Stored data:
----------------------------------------

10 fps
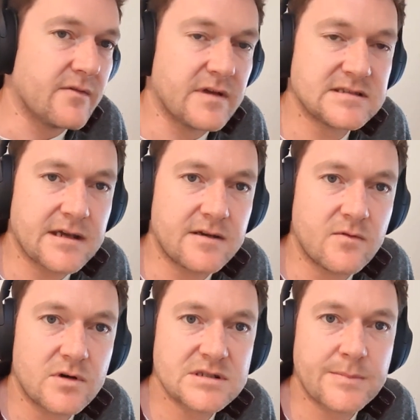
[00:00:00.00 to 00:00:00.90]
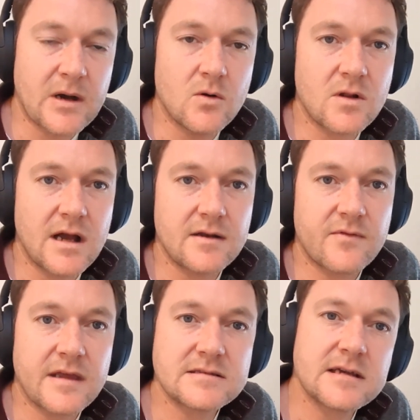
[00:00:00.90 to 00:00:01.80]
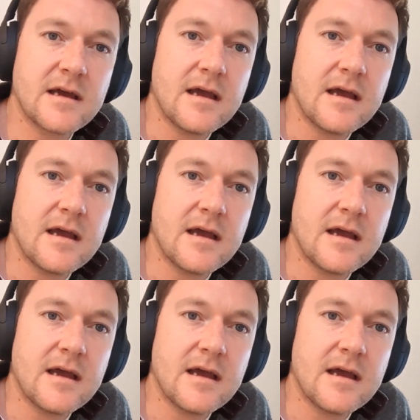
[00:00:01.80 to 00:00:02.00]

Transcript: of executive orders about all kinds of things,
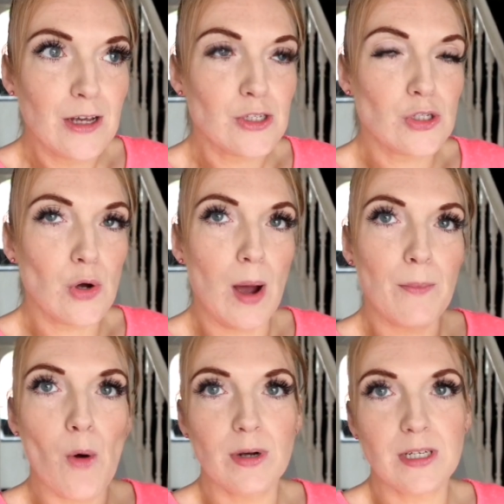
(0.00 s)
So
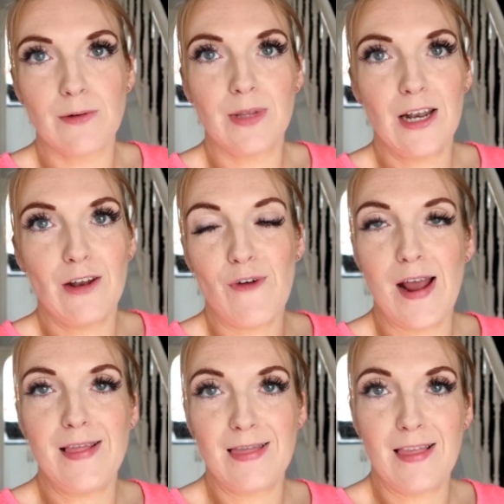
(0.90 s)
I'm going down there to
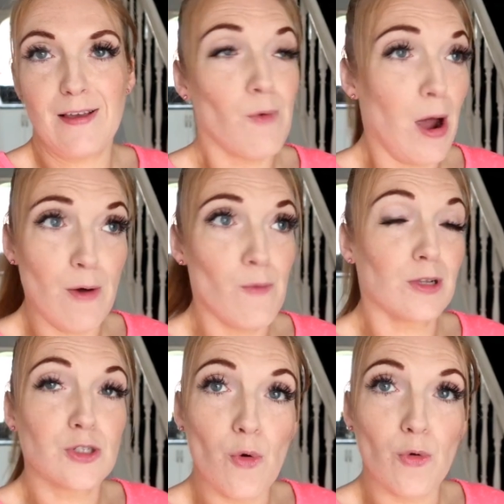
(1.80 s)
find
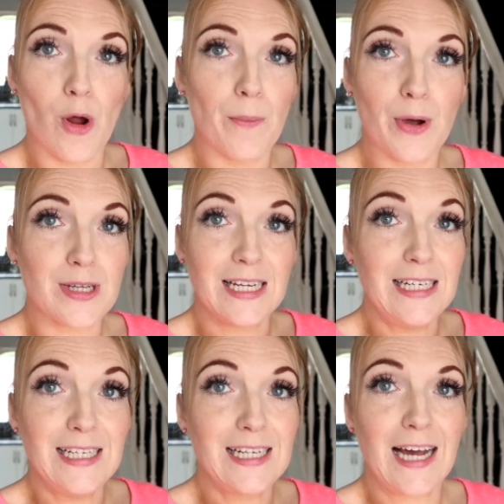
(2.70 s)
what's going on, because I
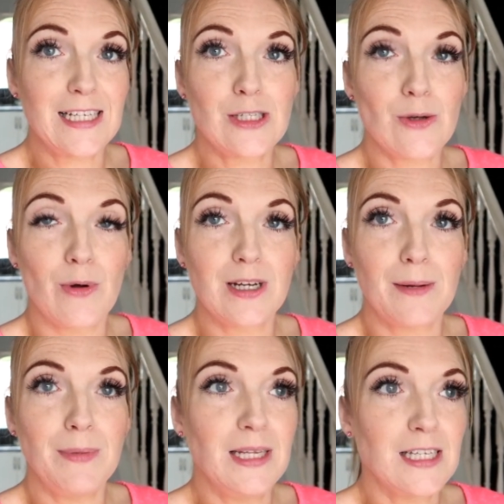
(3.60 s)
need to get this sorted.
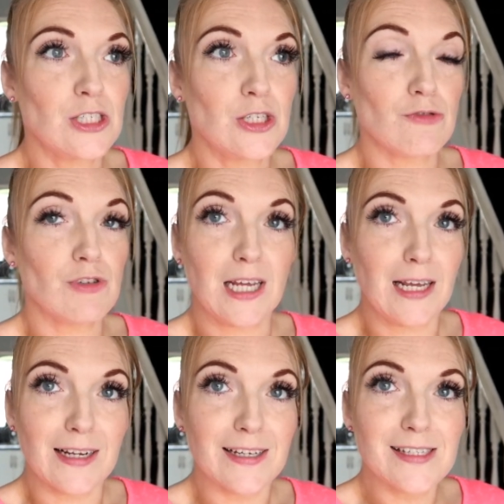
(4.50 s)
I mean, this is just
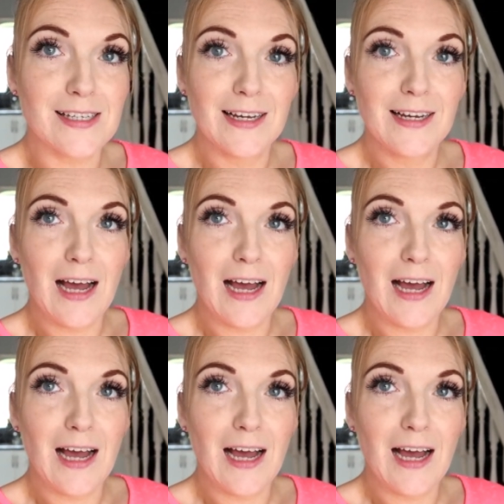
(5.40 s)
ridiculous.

----------------------------------------

Give every line above again exactly, with no pictures.

*Solution to this problem*.
10 fps
[00:00:00.00 to 00:00:00.90]
[00:00:00.90 to 00:00:01.80]
[00:00:01.80 to 00:00:02.00]

Transcript: of executive orders about all kinds of things,
(0.00 s)
So
(0.90 s)
I'm going down there to
(1.80 s)
find
(2.70 s)
what's going on, because I
(3.60 s)
need to get this sorted.
(4.50 s)
I mean, this is just
(5.40 s)
ridiculous.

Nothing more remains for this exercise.